## What the task requires:
What you return should match every record exactly, with the images removed.

Records provided Start Marker

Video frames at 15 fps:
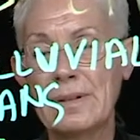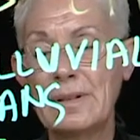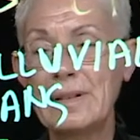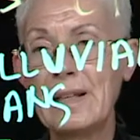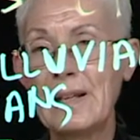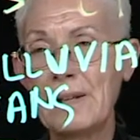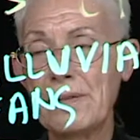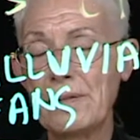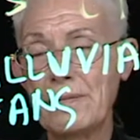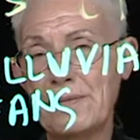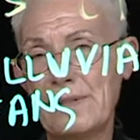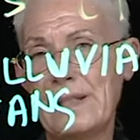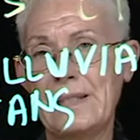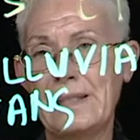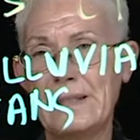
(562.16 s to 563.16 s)
Death
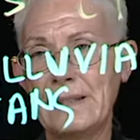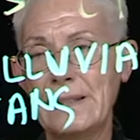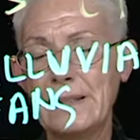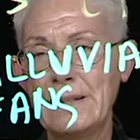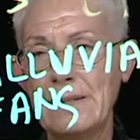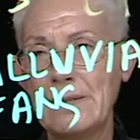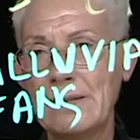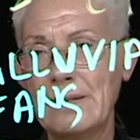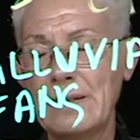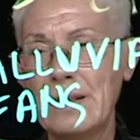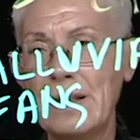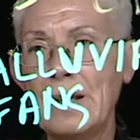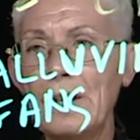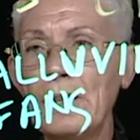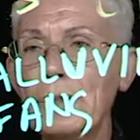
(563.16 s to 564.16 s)
Valley,
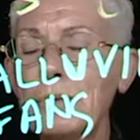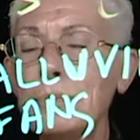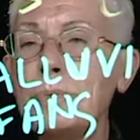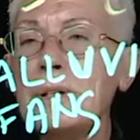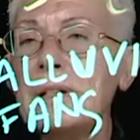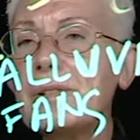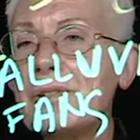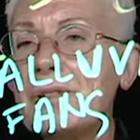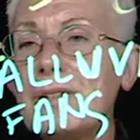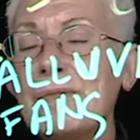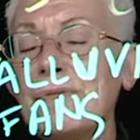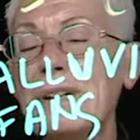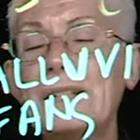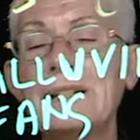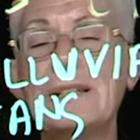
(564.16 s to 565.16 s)
you will see
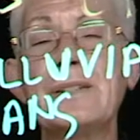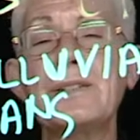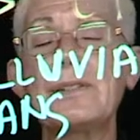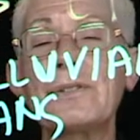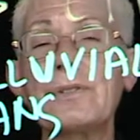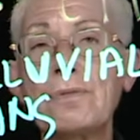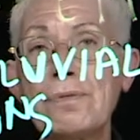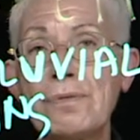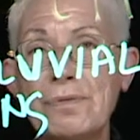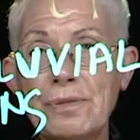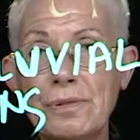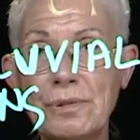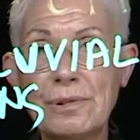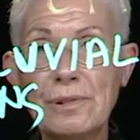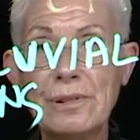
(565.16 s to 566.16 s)
that it is
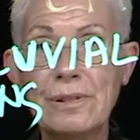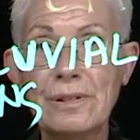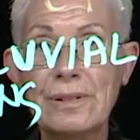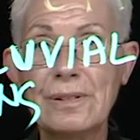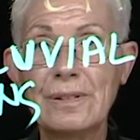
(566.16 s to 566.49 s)
full.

Records provided End Marker

## Exercise result:
Video frames at 15 fps:
(562.16 s to 563.16 s)
Death
(563.16 s to 564.16 s)
Valley,
(564.16 s to 565.16 s)
you will see
(565.16 s to 566.16 s)
that it is
(566.16 s to 566.49 s)
full.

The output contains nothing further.